Surveillance : la préfecture de Paris se fait rattraper par le Conseil d’Etat

Paris Vox – La semaine dernière, le Conseil d’Etat a interdit l’usage de drones pour surveiller les manifestations à Paris. Le préfet Didier Lallement avait fait usage de ces engins volants lors des dernières manifestations parisiennes pour décompter et surveiller ces regroupements publics.

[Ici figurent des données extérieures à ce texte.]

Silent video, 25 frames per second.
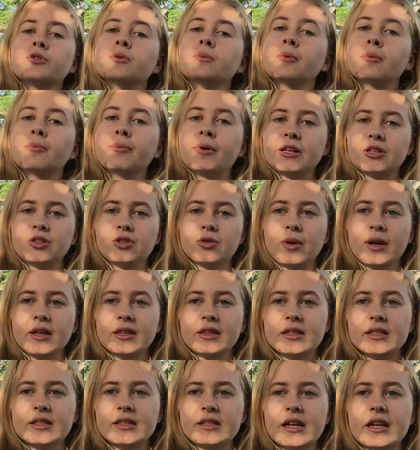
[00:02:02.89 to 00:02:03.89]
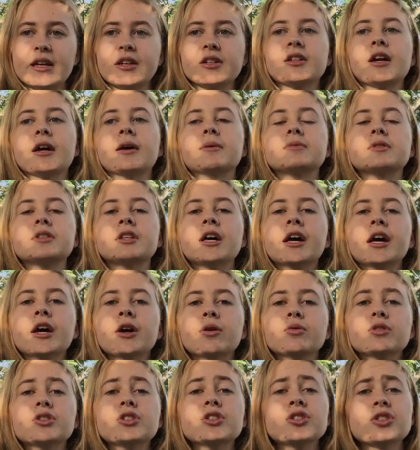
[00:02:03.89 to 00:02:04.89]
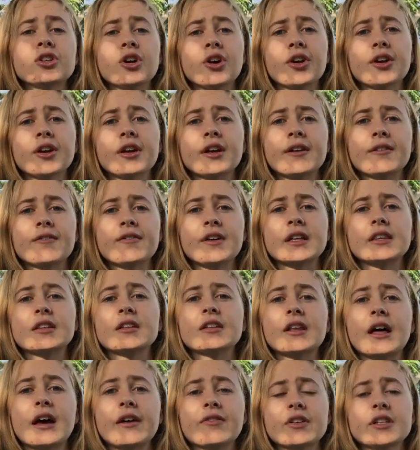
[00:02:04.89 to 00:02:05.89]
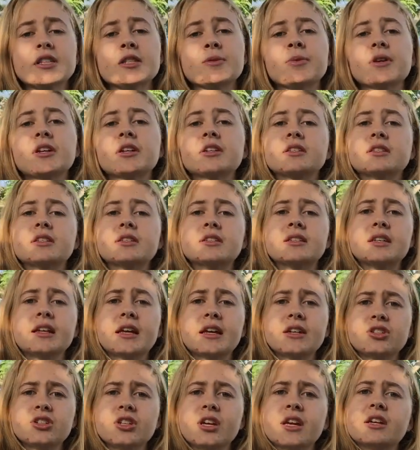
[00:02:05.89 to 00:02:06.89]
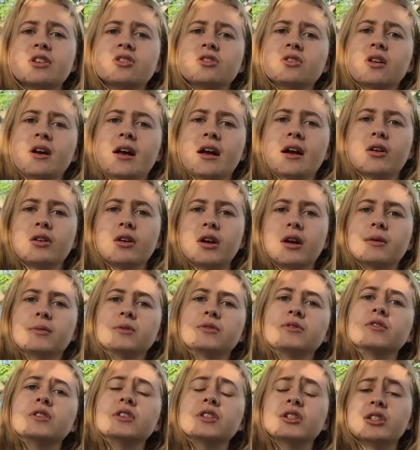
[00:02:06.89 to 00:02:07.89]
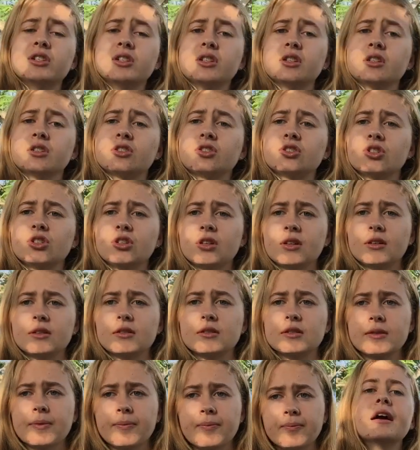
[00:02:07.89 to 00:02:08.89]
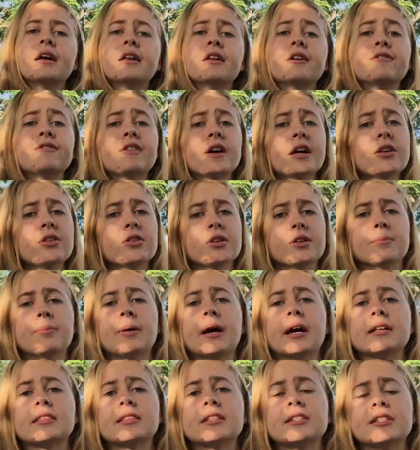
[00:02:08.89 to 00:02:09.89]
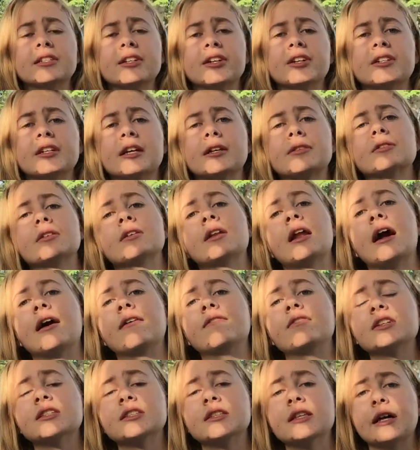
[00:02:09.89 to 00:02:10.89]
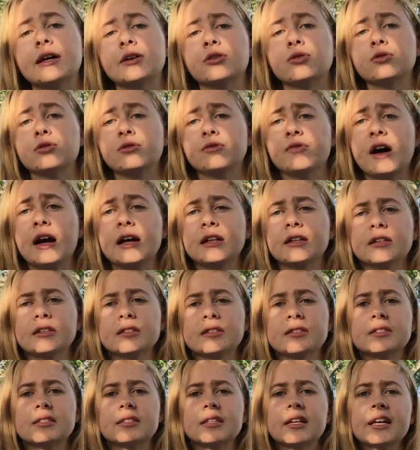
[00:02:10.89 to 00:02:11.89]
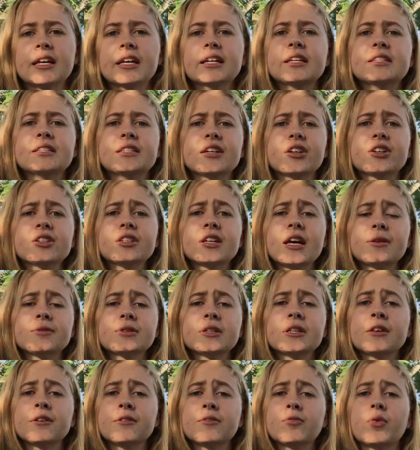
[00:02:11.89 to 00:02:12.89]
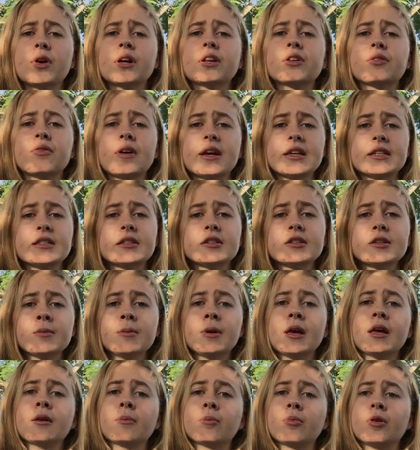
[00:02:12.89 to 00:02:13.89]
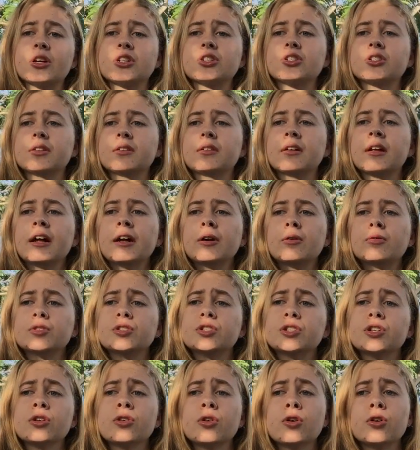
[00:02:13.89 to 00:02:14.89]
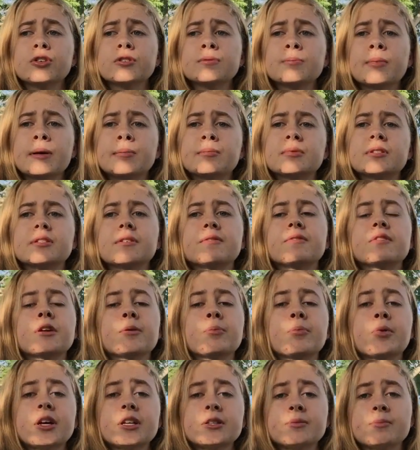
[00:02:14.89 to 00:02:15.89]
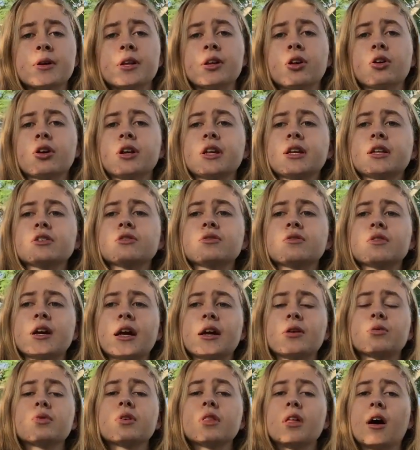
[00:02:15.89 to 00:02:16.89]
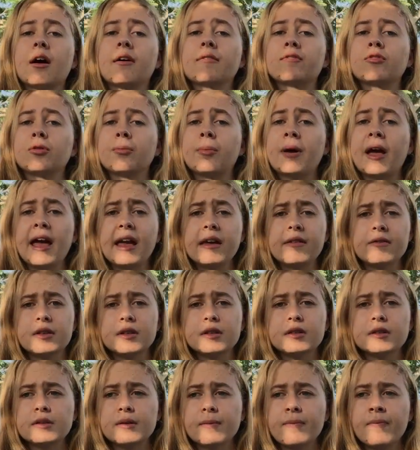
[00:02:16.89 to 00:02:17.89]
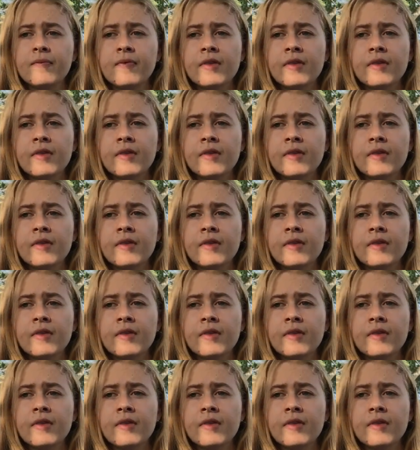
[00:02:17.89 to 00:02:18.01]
who perpetuate these stereotypes, which in turn can affect the life experiences and educational outcomes for Indigenous students. And a final impact that stereotypes can have is lateral violence. Stereotypes can give way to racism and oppression, which can cause members of the oppressed minority to react with harmful behaviours.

L’association, plutôt marqué à gauche, « La Quadrature du Net » avait saisi le Conseil d’Etat s’inquiétant de voir ces drones utilisés à des fins de « police administrative ». Le CE les a finalement suivi et a ainsi interdit leur utilisation (pour le moment), estimant qu’elle devait au préalable être encadrée par un texte de loi.
Ce qui ne devrait pas tarder puisque la polémique « loi sur la sécurité globale » s’y attèle. En effet, l’article 22 de cette proposition de loi prévoit que des images de drone ou d’hélicoptères, prises lors de manifestations, pourront être projetées dans la salle de commandement et conservées pour une durée de trente jours…. Ou plus si une enquête est lancée.

La décision du Conseil d’Etat n’est donc que temporaire. La préfecture de police de Paris pourra reprendre ses activités de surveillance dès que la loi sera votée.